Sumit Singhal loves modern architecture. He comes from a family of builders who have built more than 20 projects in the last ten years near Delhi in India. He has recently started writing about the architectural projects that catch his imagination.
Eusko Tren Central Headquaters in Durango, Spain by Zaha Hadid Architects
December 2nd, 2011 by Sumit Singhal
Article source: Zaha Hadid Architects
A new landmark for the citizens of Durango and a new symbol of Eusko Tren’s identity and expansion across Europe. Our concept conjoins buildings emerging from the site and creates a connective urban tissue of tracks, pathways and parking to provide direct access to the station and commercial space.
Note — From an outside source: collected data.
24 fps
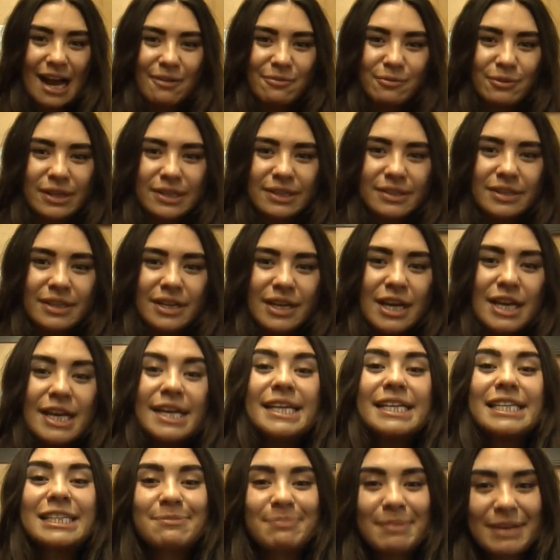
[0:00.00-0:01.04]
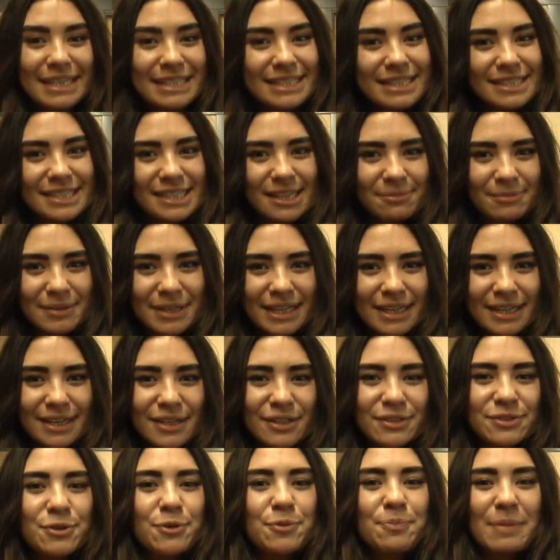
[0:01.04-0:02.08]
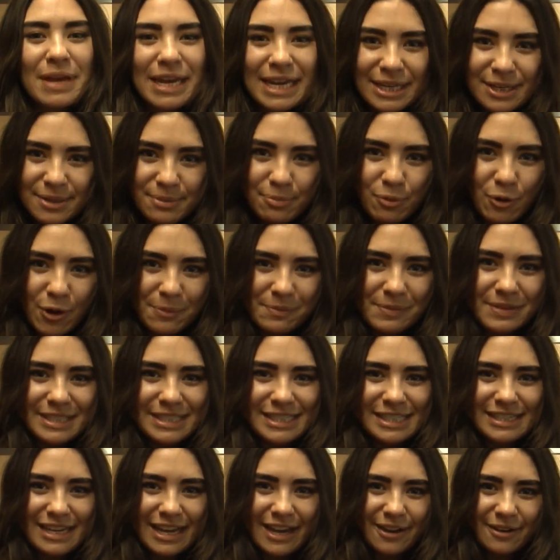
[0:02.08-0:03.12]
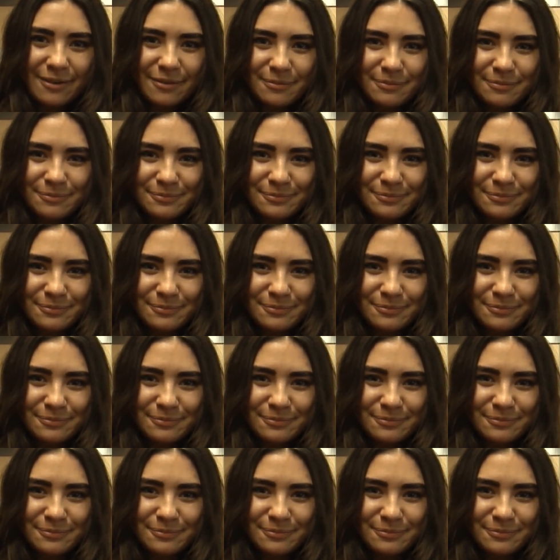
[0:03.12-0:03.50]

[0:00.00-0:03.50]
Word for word: to have one. Space is limited, so make an appointment today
The challenge was to integrate a new underground station with Eusko Tren’s corporate HQ and commercial space, to create a new civic landmark for Durango. The new building would meet more than the company’s physical needs; it would articulate Eusko Tren’s new identity and image and symbolise its economic growth and expansion, across the region and around Europe.
In that sense, it was to become a symbol not only for the company, but also for the citizens of Durango and, beyond that, a catalyst and a focus for the transformation of the town centre.
The overall concept is based on the conjoined design of buildings emerging at the head of the site from reformed land. Existing rail tracks at ground level were removed and replaced with a new network of underground tracks across Durango, allowing the land to return to public use. Foot paths were re-established across the site, forming a connective urban tissue with a network of open public spaces each graded by topography and enclosure. The paths now connect the park directly to the station and commercial space.
The subterranean car park provides permanent parking for nearby residents and visitors with access and egress to the building at key points along its length. Vertical access routes are also generated where higher levels of pedestrian and car circulation flow across the car park’s premises.
It was important to plan the relationship between the site’s public and private spaces, so our architectural proposal accentuated these areas with regular circulation strips. This included the converging circulation of public domains and the position of private domains adjacent to the planned residential areas.
Topographic differentiations and ground level changes were then used to create self-separation and allow programmatic connections across the site to the car park, buildings and adjacent streets.